Dataset entries:
******************************
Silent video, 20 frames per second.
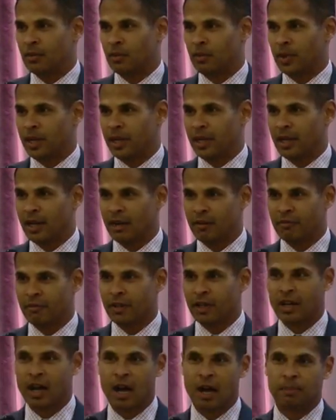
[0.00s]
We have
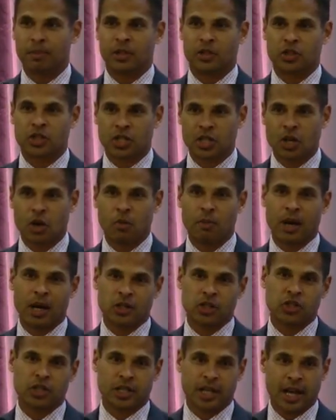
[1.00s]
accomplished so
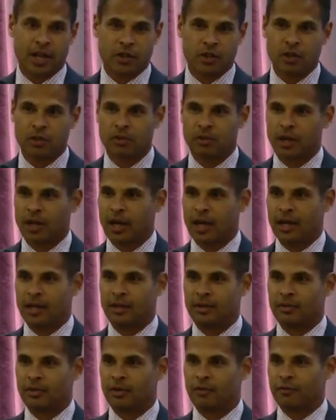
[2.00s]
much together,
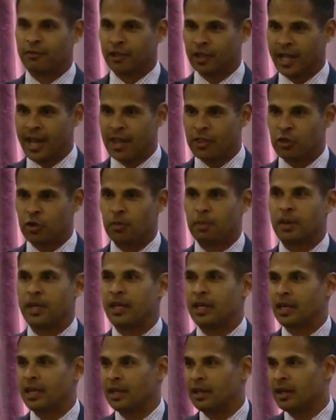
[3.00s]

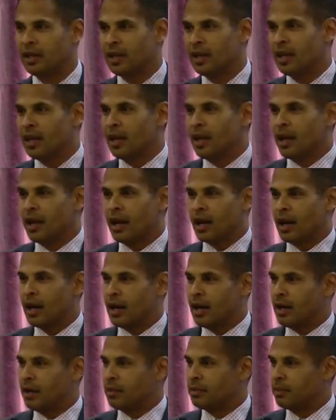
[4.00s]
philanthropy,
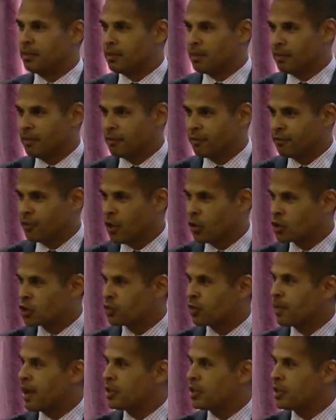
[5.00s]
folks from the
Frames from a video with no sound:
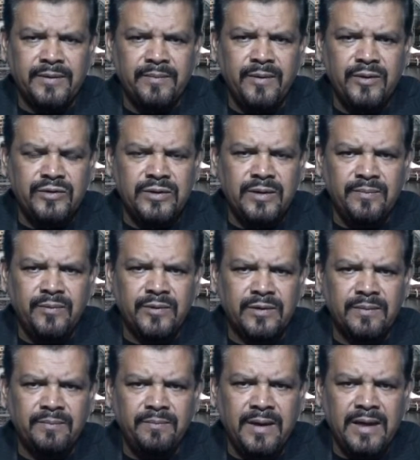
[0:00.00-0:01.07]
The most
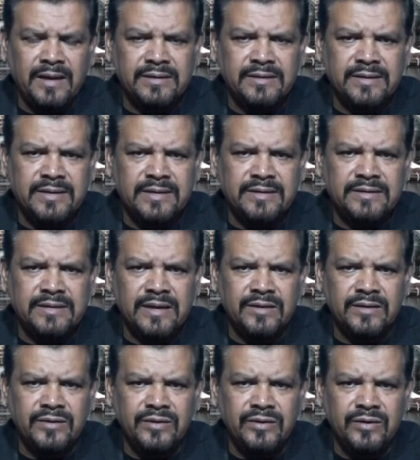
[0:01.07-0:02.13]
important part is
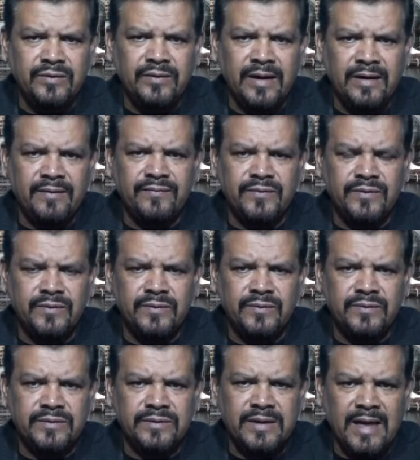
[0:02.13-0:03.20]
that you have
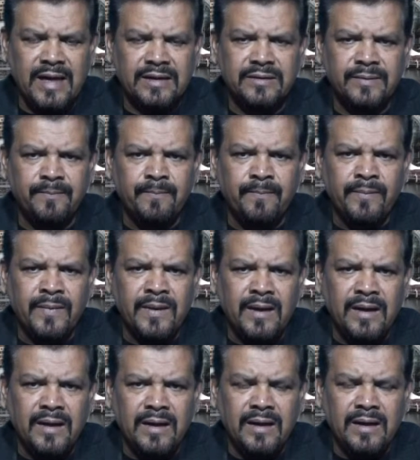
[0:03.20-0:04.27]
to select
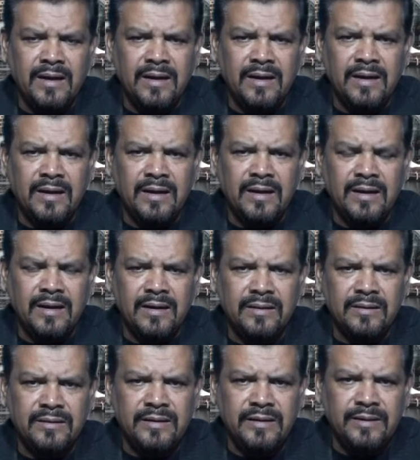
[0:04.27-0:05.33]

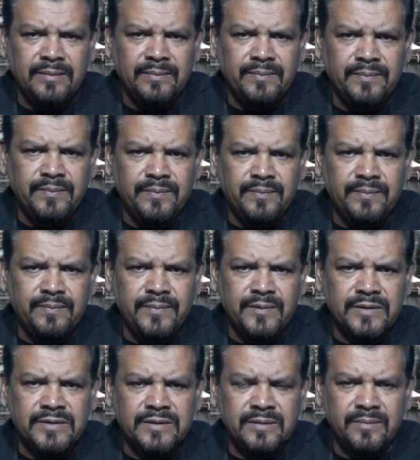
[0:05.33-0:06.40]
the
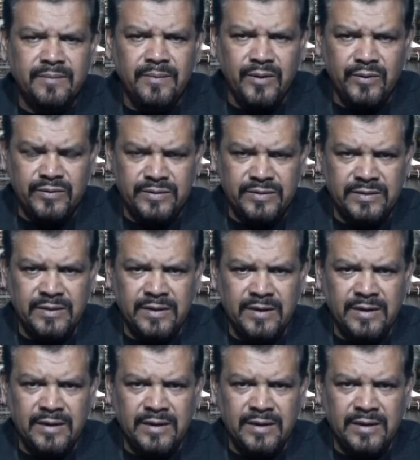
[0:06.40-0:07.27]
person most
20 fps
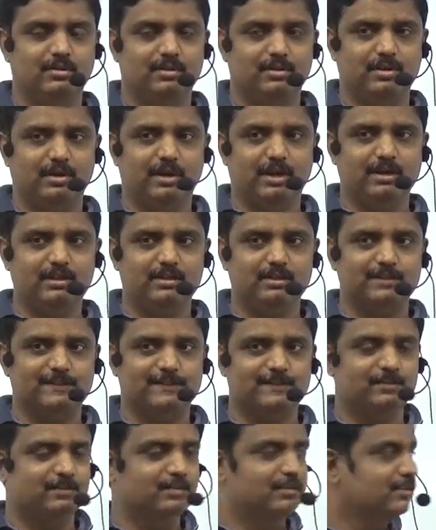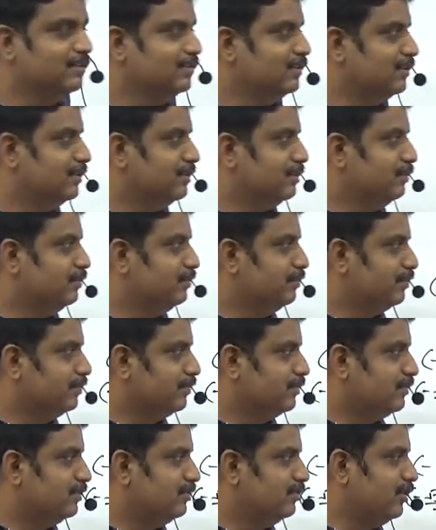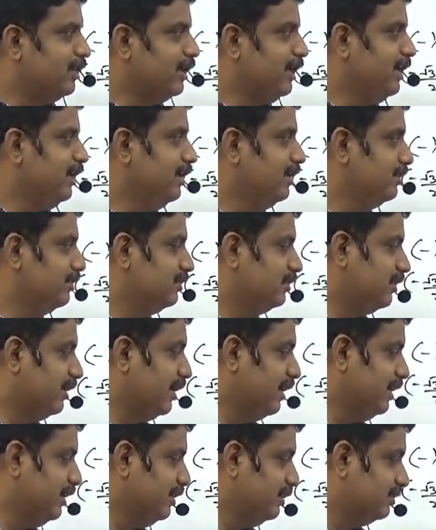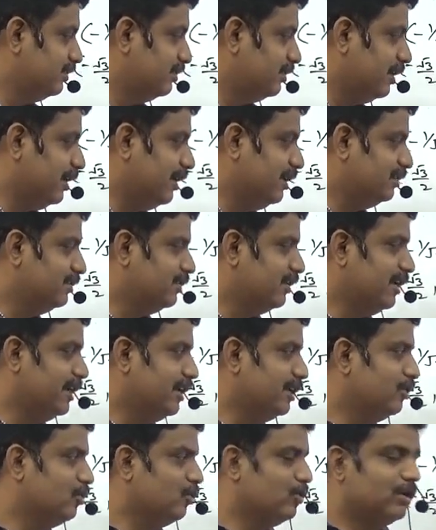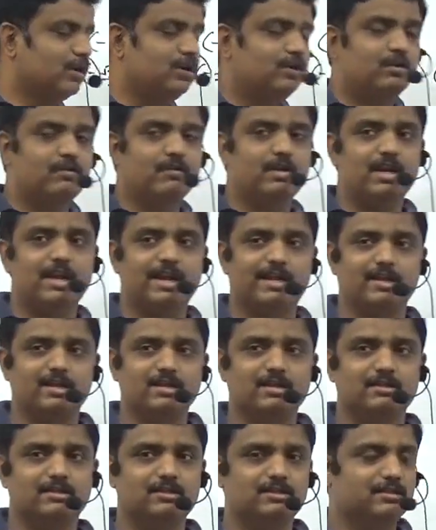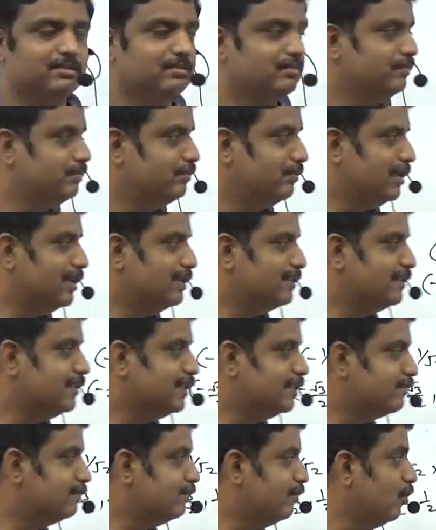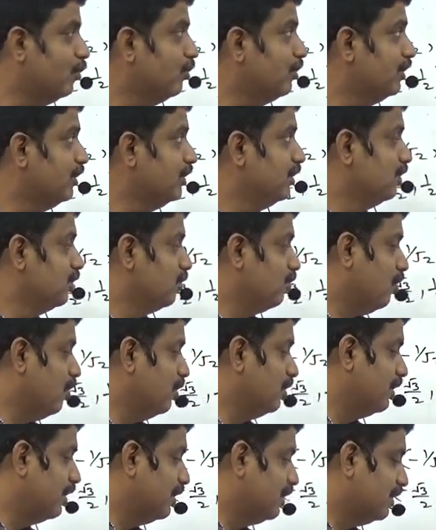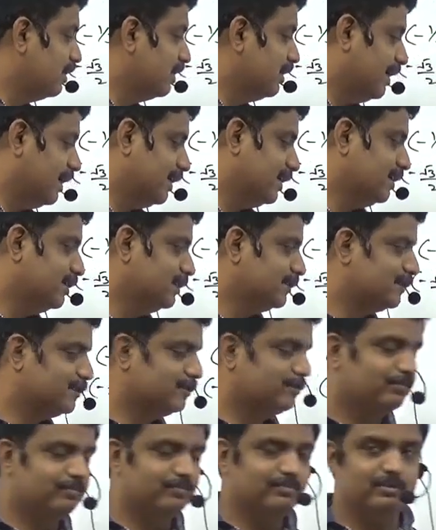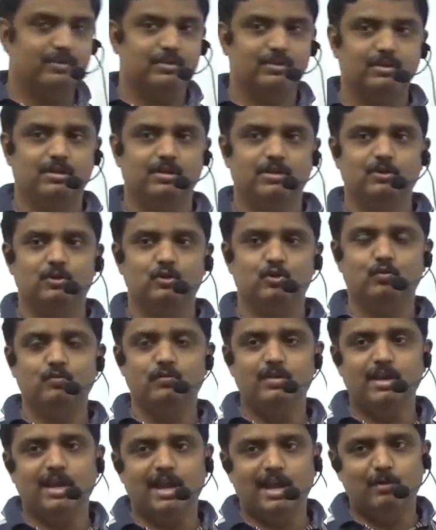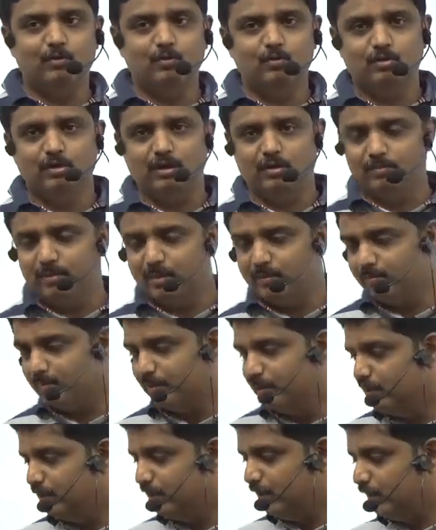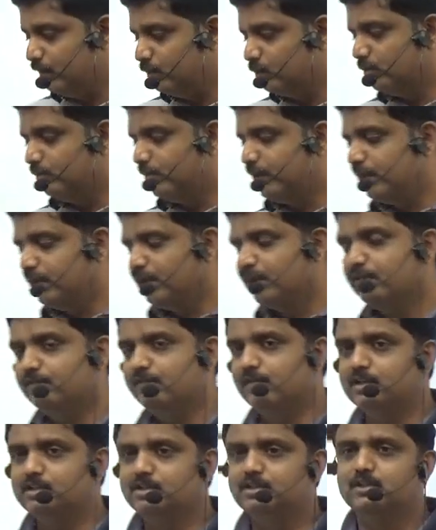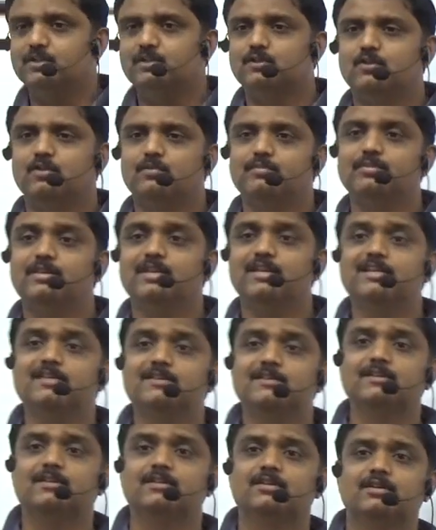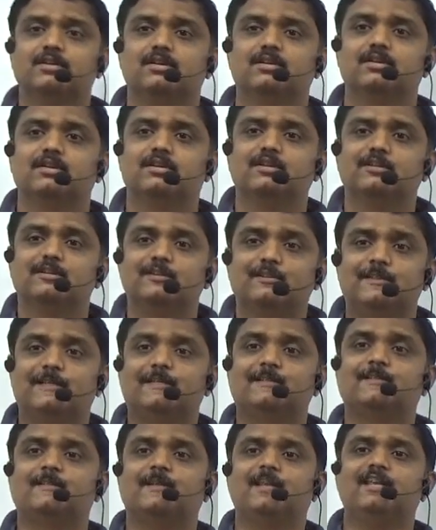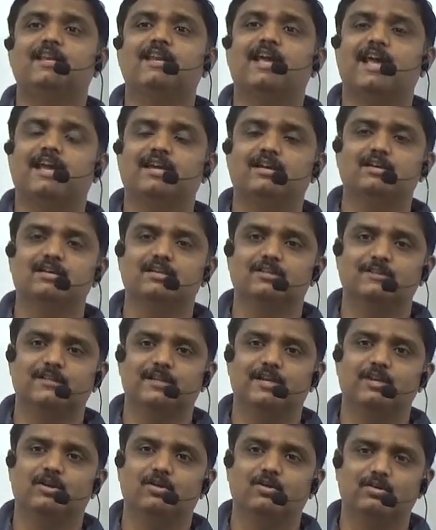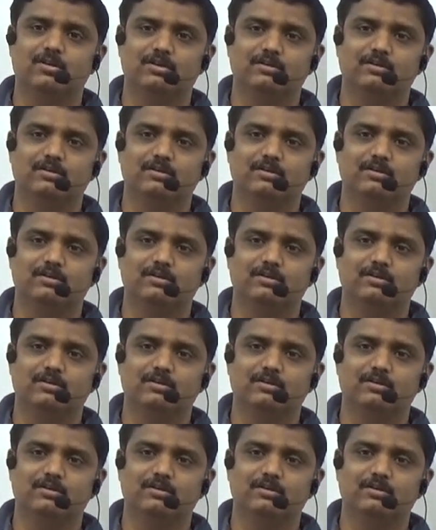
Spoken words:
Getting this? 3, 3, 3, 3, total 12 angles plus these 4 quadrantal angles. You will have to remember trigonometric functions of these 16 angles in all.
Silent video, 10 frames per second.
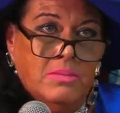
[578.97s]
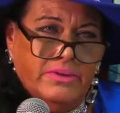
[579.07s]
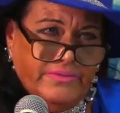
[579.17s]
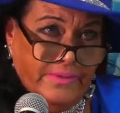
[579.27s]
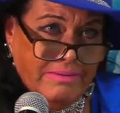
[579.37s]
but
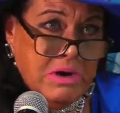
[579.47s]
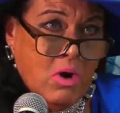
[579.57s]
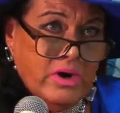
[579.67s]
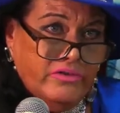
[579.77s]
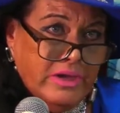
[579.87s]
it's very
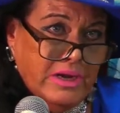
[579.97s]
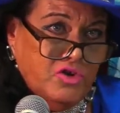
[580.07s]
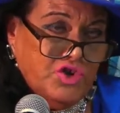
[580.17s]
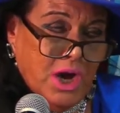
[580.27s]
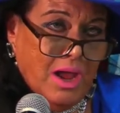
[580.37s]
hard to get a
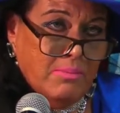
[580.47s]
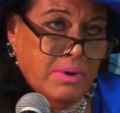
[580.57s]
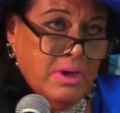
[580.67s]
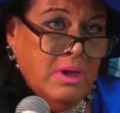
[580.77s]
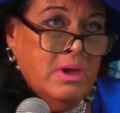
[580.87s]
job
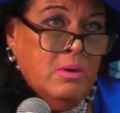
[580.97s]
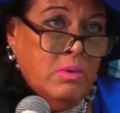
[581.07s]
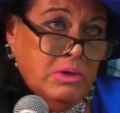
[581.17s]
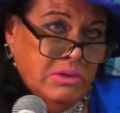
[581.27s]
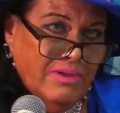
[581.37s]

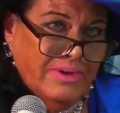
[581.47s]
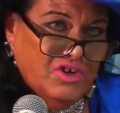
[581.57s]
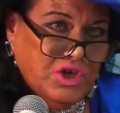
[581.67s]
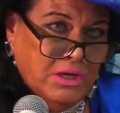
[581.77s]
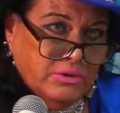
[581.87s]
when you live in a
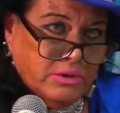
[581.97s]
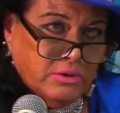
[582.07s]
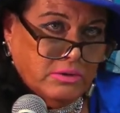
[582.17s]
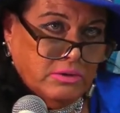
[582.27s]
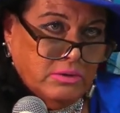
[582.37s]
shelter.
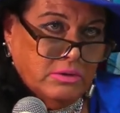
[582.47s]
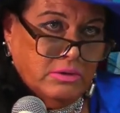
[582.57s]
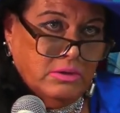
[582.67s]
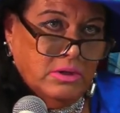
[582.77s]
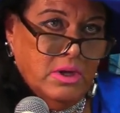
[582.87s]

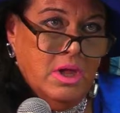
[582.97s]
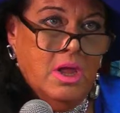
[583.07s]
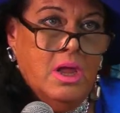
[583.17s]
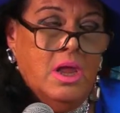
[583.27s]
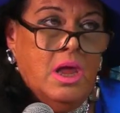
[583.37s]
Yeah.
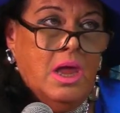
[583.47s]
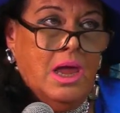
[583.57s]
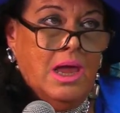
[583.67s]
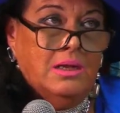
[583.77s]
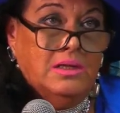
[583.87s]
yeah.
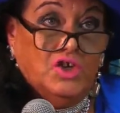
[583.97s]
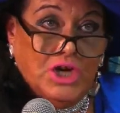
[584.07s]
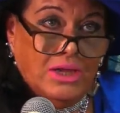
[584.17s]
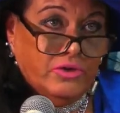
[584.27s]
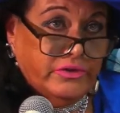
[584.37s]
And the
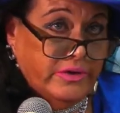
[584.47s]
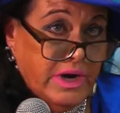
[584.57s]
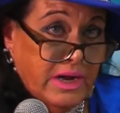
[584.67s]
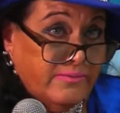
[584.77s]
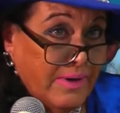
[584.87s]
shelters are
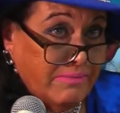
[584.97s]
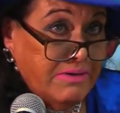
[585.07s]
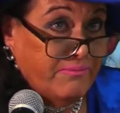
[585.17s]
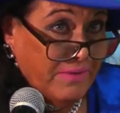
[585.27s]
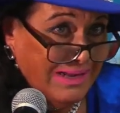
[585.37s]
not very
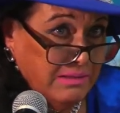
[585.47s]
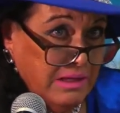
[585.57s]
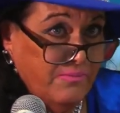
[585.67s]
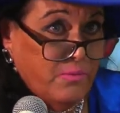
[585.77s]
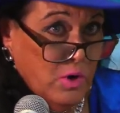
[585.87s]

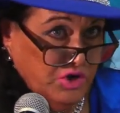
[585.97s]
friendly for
******************************
## Task
Each line above gets copied exactly; leave the pictures out.

## Solution
Silent video, 20 frames per second.
[0.00s]
We have
[1.00s]
accomplished so
[2.00s]
much together,
[3.00s]

[4.00s]
philanthropy,
[5.00s]
folks from the
Frames from a video with no sound:
[0:00.00-0:01.07]
The most
[0:01.07-0:02.13]
important part is
[0:02.13-0:03.20]
that you have
[0:03.20-0:04.27]
to select
[0:04.27-0:05.33]

[0:05.33-0:06.40]
the
[0:06.40-0:07.27]
person most
20 fps
Spoken words:
Getting this? 3, 3, 3, 3, total 12 angles plus these 4 quadrantal angles. You will have to remember trigonometric functions of these 16 angles in all.
Silent video, 10 frames per second.
[578.97s]
[579.07s]
[579.17s]
[579.27s]
[579.37s]
but
[579.47s]
[579.57s]
[579.67s]
[579.77s]
[579.87s]
it's very
[579.97s]
[580.07s]
[580.17s]
[580.27s]
[580.37s]
hard to get a
[580.47s]
[580.57s]
[580.67s]
[580.77s]
[580.87s]
job
[580.97s]
[581.07s]
[581.17s]
[581.27s]
[581.37s]

[581.47s]
[581.57s]
[581.67s]
[581.77s]
[581.87s]
when you live in a
[581.97s]
[582.07s]
[582.17s]
[582.27s]
[582.37s]
shelter.
[582.47s]
[582.57s]
[582.67s]
[582.77s]
[582.87s]

[582.97s]
[583.07s]
[583.17s]
[583.27s]
[583.37s]
Yeah.
[583.47s]
[583.57s]
[583.67s]
[583.77s]
[583.87s]
yeah.
[583.97s]
[584.07s]
[584.17s]
[584.27s]
[584.37s]
And the
[584.47s]
[584.57s]
[584.67s]
[584.77s]
[584.87s]
shelters are
[584.97s]
[585.07s]
[585.17s]
[585.27s]
[585.37s]
not very
[585.47s]
[585.57s]
[585.67s]
[585.77s]
[585.87s]

[585.97s]
friendly for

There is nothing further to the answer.